3 Descriptives and Visualizations

3.1 Overview

In this section, I describe and visualize the sample and variables. We have variables on the meta-level (about the survey), the person-level, the app-level, and the day-level. App-level data is in the apps_long data file; all other in the dat data file.

Meta-level

  • Duration of the entry survey, when participants reported traits (duration_personality)
  • Duration of the exit survey, when participants reported their screen time (duration_screen_time)

Person-level

  • Participant identifier (id)
  • age in years
  • ethnicity
  • Notifications of social media apps over the past week (weekly_notifications)
  • Basic Psychological Need Satisfaction (autonomy_trait, competence_trait, relatedness_trait) plus their individual items (starting with bpns_)
  • Big Five (extraversion, agreeableness, conscientiousness, neuroticsim, openness) plus their individual items (starting with big_five_)

App-level

  • What app participants report use for (app)
  • On what rank was that app on participants’ top ten (rank)
  • Notifications for that app for the week (notifications_per_week)
  • Pickups for that app on that day (pickups)
  • Screen time for that app on that day (social_media_objective)

Day-level

  • Duration of the survey on that day (duration_diary)
  • day the survey was answered
  • Estimated time on social media on that day (social_media_subjective)
  • Estimated pickups of social media apps on that day (pickups_subjective)
  • Estimated notifications of social media apps on that day (notifications_subjective)
  • Objective time on social media on that day (social_media_objective)
  • Objective pickups of social media apps on that day (pickups_objective)
  • Well-being on that day (well_being) plus its individual items (starting with low_ and high_)
  • Basic psychological needs on that day (autonomy_state, competence_state, relatedness_state) plus their individual items (starting with autonomy_, competence_, relatedness_ respectively)
  • Experiences of satisfaction, boredom, stress, enjoyment on that day (satisfied, boring, stressful, enoyable)

3.2 Meta-level

I begin with describing and plotting the duration of the entry and exit surveys.
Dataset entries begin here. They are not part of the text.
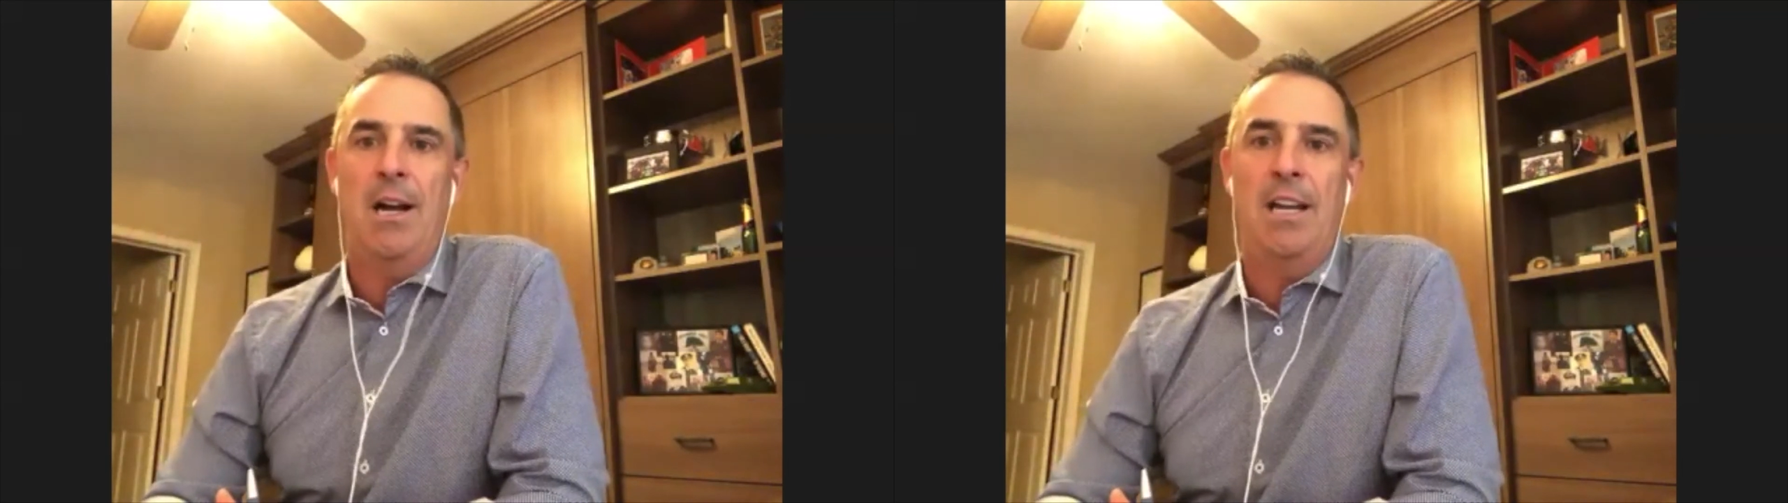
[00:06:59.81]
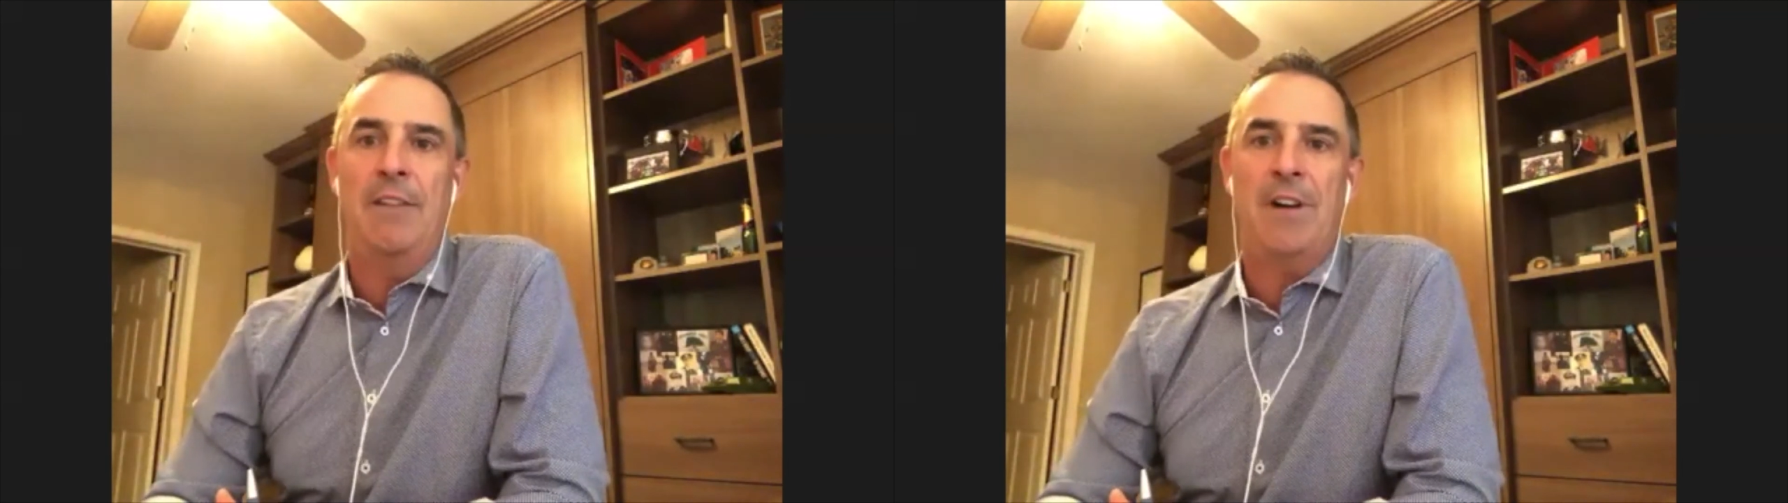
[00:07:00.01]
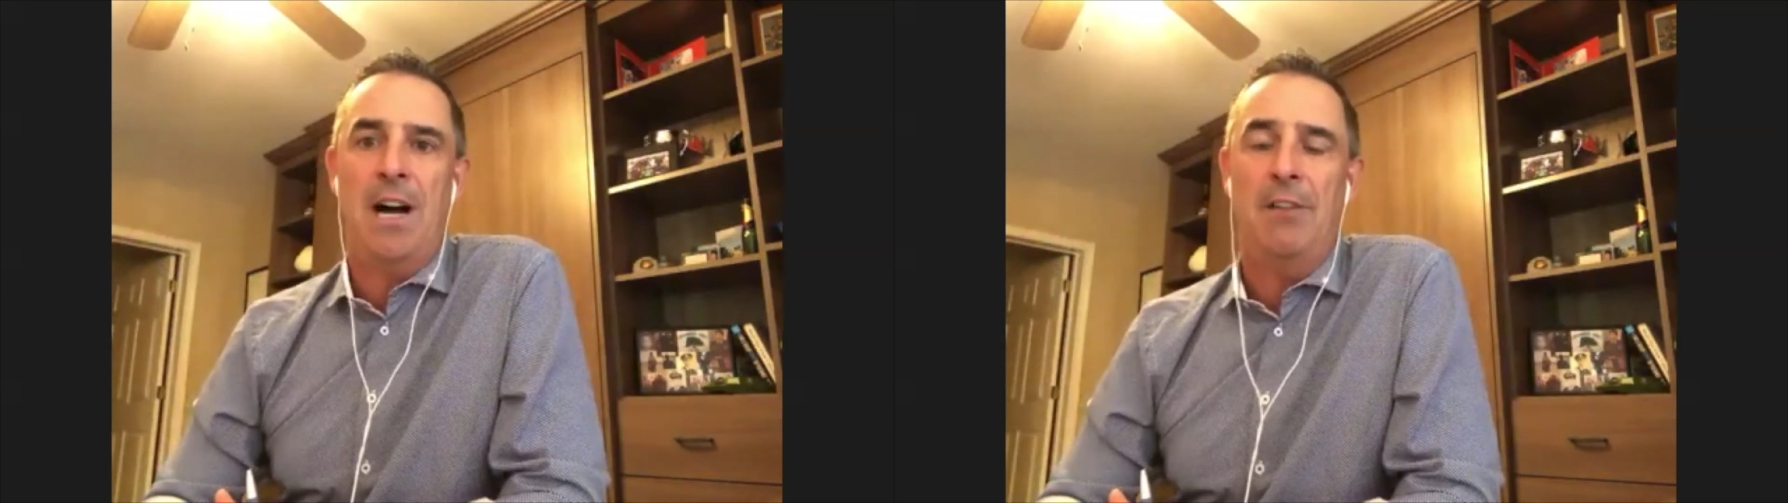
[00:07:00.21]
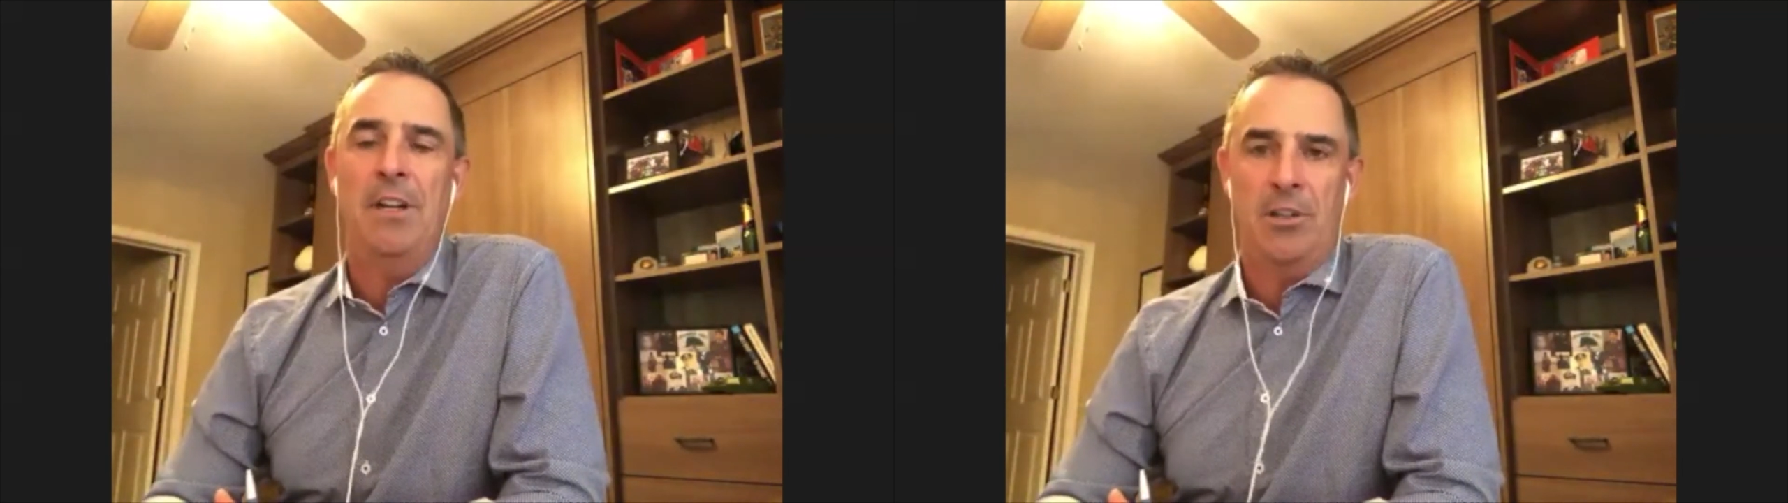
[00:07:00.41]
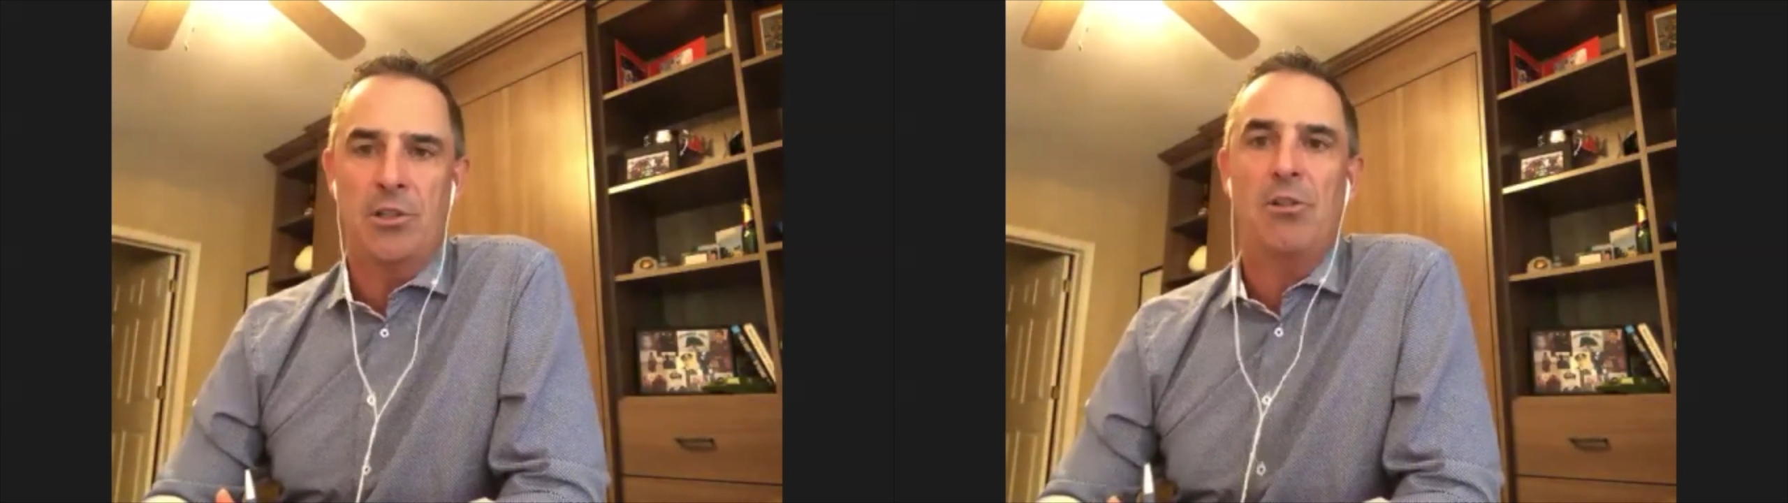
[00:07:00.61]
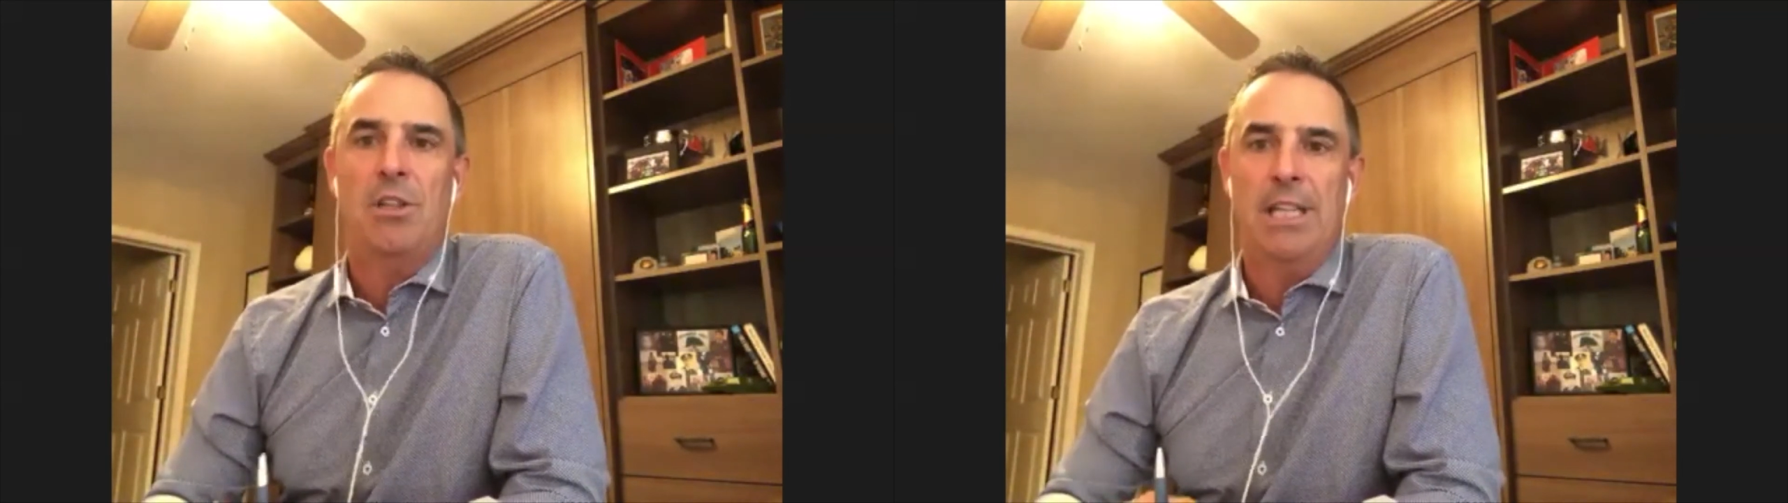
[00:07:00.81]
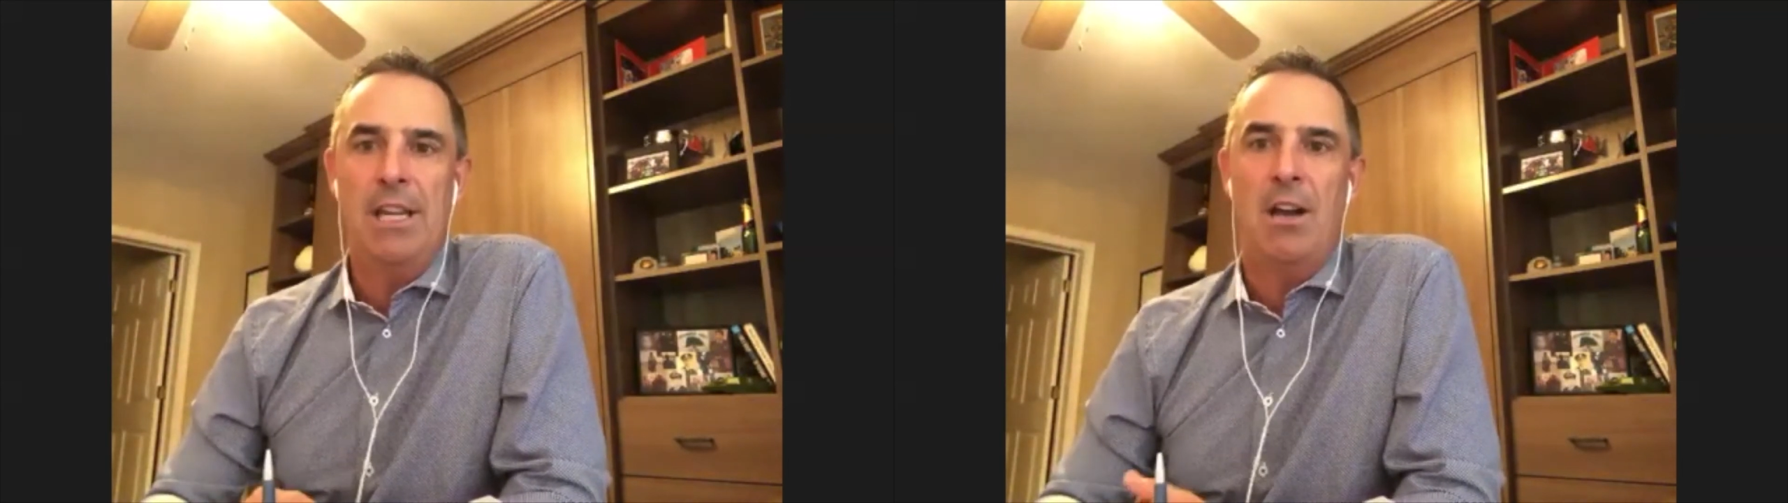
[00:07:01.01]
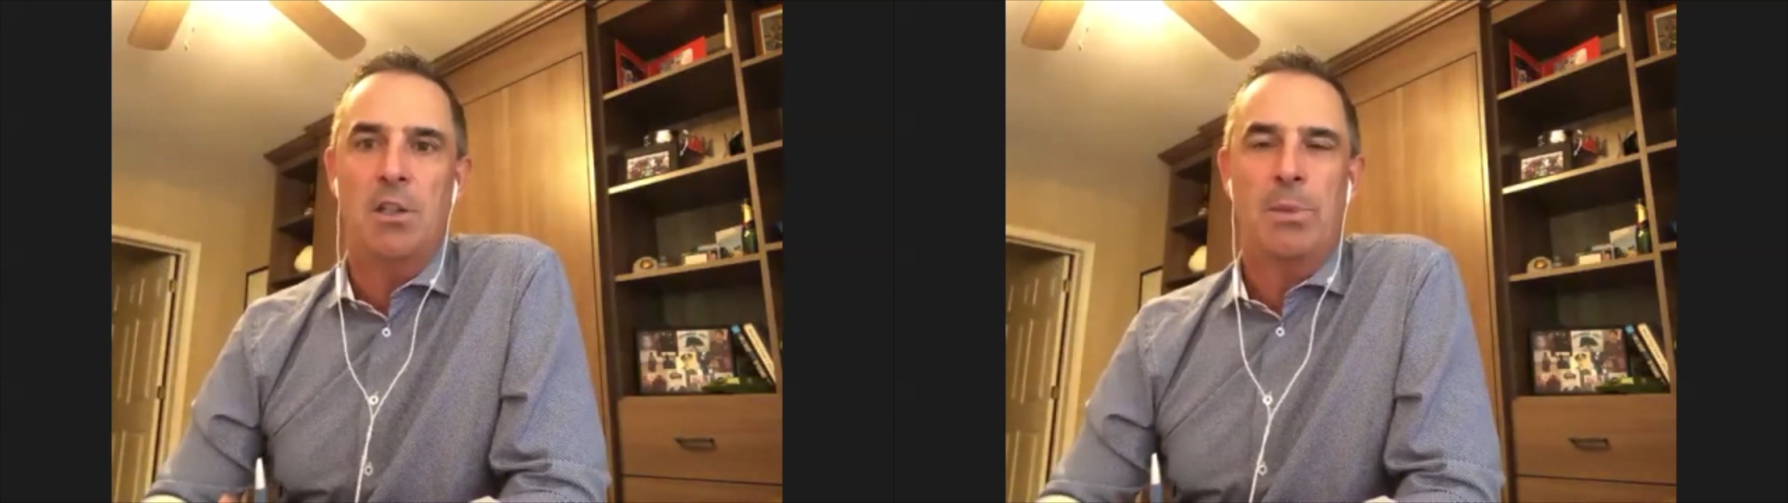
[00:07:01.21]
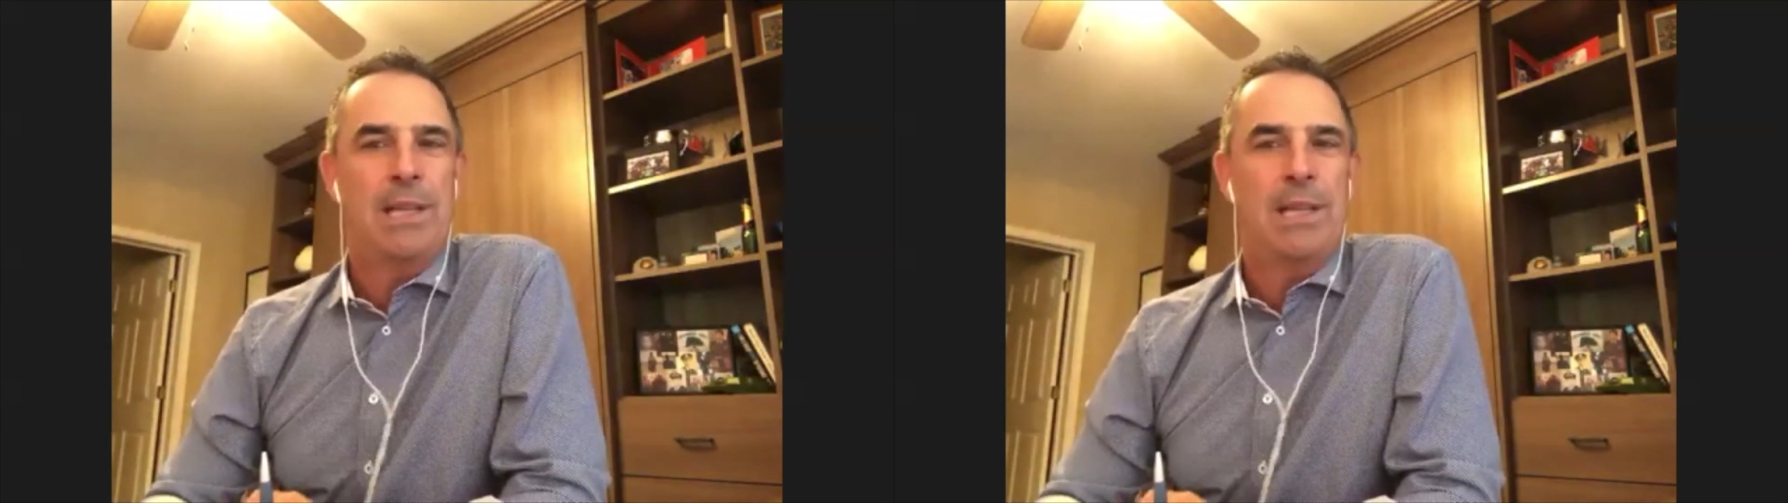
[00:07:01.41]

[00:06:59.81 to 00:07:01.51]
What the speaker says: involved, and it certainly does, but that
Table 3.1 shows descriptive stats; Figure 3.1 shows that twp participants had their entry surveys open for a day before pressing send, which skews the mean massively. However, those people’s data look good, so I wouldn’t exclude them here. Note: Colors are from here.
Table 3.1: Duration of entry and exit surveys
variable mean sd median min max range cilow cihigh
duration_personality 1H 5M 56S 4H 36M 55S 15M 40S 1M 22S 1d 9H 33M 36S 1d 9H 32M 14S 9M 50S 2H 2M 3S
duration_screen_time 20M 21S 20M 8S 13M 18S 1M 8S 1H 51M 29S 1H 50M 21S 16M 17S 24M 26S
Duration of surveys

Figure 3.1: Duration of surveys

3.3 Person-level

Let’s have a look at the final sample. Overall, our sample size is N = 96. The sample has a mean age of M = 20.45, SD = 1.32. The age ranges from 18 to 25 The sample consists mostly of women (66 women, 30 men, and one non-binary participant).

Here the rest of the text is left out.